* **TASK GOAL**: For this exercise, output every line of the data as it stands.
(Beginning of EXTRACTED RECORDS)
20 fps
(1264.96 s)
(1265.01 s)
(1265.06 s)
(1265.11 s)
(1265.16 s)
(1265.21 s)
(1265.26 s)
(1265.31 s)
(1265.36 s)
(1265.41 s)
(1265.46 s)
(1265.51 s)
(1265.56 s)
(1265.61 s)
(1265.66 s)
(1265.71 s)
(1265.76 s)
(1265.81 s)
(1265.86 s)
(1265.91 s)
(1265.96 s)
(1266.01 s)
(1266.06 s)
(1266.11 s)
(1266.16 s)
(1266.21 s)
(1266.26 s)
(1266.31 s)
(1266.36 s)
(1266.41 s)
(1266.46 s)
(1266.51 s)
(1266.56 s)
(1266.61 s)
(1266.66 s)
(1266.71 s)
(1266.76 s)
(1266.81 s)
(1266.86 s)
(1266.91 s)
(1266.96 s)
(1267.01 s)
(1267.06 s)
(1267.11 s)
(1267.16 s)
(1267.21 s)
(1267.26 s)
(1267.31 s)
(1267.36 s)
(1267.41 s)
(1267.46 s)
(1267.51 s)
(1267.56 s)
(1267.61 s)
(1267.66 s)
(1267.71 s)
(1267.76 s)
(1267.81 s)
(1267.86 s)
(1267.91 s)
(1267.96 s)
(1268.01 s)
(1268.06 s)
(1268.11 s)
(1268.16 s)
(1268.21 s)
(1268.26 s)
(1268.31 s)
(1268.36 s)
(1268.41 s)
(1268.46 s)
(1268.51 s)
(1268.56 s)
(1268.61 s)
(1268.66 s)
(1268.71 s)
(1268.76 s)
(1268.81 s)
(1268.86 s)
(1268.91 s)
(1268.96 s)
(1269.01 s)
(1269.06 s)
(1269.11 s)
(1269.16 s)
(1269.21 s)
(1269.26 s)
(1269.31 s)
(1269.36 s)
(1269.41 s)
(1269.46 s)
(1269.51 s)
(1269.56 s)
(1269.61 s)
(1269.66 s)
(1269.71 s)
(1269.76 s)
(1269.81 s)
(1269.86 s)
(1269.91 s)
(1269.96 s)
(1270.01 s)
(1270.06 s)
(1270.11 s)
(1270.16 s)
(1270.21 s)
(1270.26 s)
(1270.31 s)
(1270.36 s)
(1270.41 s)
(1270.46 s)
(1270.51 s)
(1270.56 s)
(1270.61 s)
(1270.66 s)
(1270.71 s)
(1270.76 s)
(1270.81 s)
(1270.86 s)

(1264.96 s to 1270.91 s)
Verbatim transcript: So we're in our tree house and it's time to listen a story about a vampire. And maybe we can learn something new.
(End of EXTRACTED RECORDS)
* **TASK RESULT**:
20 fps
(1264.96 s)
(1265.01 s)
(1265.06 s)
(1265.11 s)
(1265.16 s)
(1265.21 s)
(1265.26 s)
(1265.31 s)
(1265.36 s)
(1265.41 s)
(1265.46 s)
(1265.51 s)
(1265.56 s)
(1265.61 s)
(1265.66 s)
(1265.71 s)
(1265.76 s)
(1265.81 s)
(1265.86 s)
(1265.91 s)
(1265.96 s)
(1266.01 s)
(1266.06 s)
(1266.11 s)
(1266.16 s)
(1266.21 s)
(1266.26 s)
(1266.31 s)
(1266.36 s)
(1266.41 s)
(1266.46 s)
(1266.51 s)
(1266.56 s)
(1266.61 s)
(1266.66 s)
(1266.71 s)
(1266.76 s)
(1266.81 s)
(1266.86 s)
(1266.91 s)
(1266.96 s)
(1267.01 s)
(1267.06 s)
(1267.11 s)
(1267.16 s)
(1267.21 s)
(1267.26 s)
(1267.31 s)
(1267.36 s)
(1267.41 s)
(1267.46 s)
(1267.51 s)
(1267.56 s)
(1267.61 s)
(1267.66 s)
(1267.71 s)
(1267.76 s)
(1267.81 s)
(1267.86 s)
(1267.91 s)
(1267.96 s)
(1268.01 s)
(1268.06 s)
(1268.11 s)
(1268.16 s)
(1268.21 s)
(1268.26 s)
(1268.31 s)
(1268.36 s)
(1268.41 s)
(1268.46 s)
(1268.51 s)
(1268.56 s)
(1268.61 s)
(1268.66 s)
(1268.71 s)
(1268.76 s)
(1268.81 s)
(1268.86 s)
(1268.91 s)
(1268.96 s)
(1269.01 s)
(1269.06 s)
(1269.11 s)
(1269.16 s)
(1269.21 s)
(1269.26 s)
(1269.31 s)
(1269.36 s)
(1269.41 s)
(1269.46 s)
(1269.51 s)
(1269.56 s)
(1269.61 s)
(1269.66 s)
(1269.71 s)
(1269.76 s)
(1269.81 s)
(1269.86 s)
(1269.91 s)
(1269.96 s)
(1270.01 s)
(1270.06 s)
(1270.11 s)
(1270.16 s)
(1270.21 s)
(1270.26 s)
(1270.31 s)
(1270.36 s)
(1270.41 s)
(1270.46 s)
(1270.51 s)
(1270.56 s)
(1270.61 s)
(1270.66 s)
(1270.71 s)
(1270.76 s)
(1270.81 s)
(1270.86 s)

(1264.96 s to 1270.91 s)
Verbatim transcript: So we're in our tree house and it's time to listen a story about a vampire. And maybe we can learn something new.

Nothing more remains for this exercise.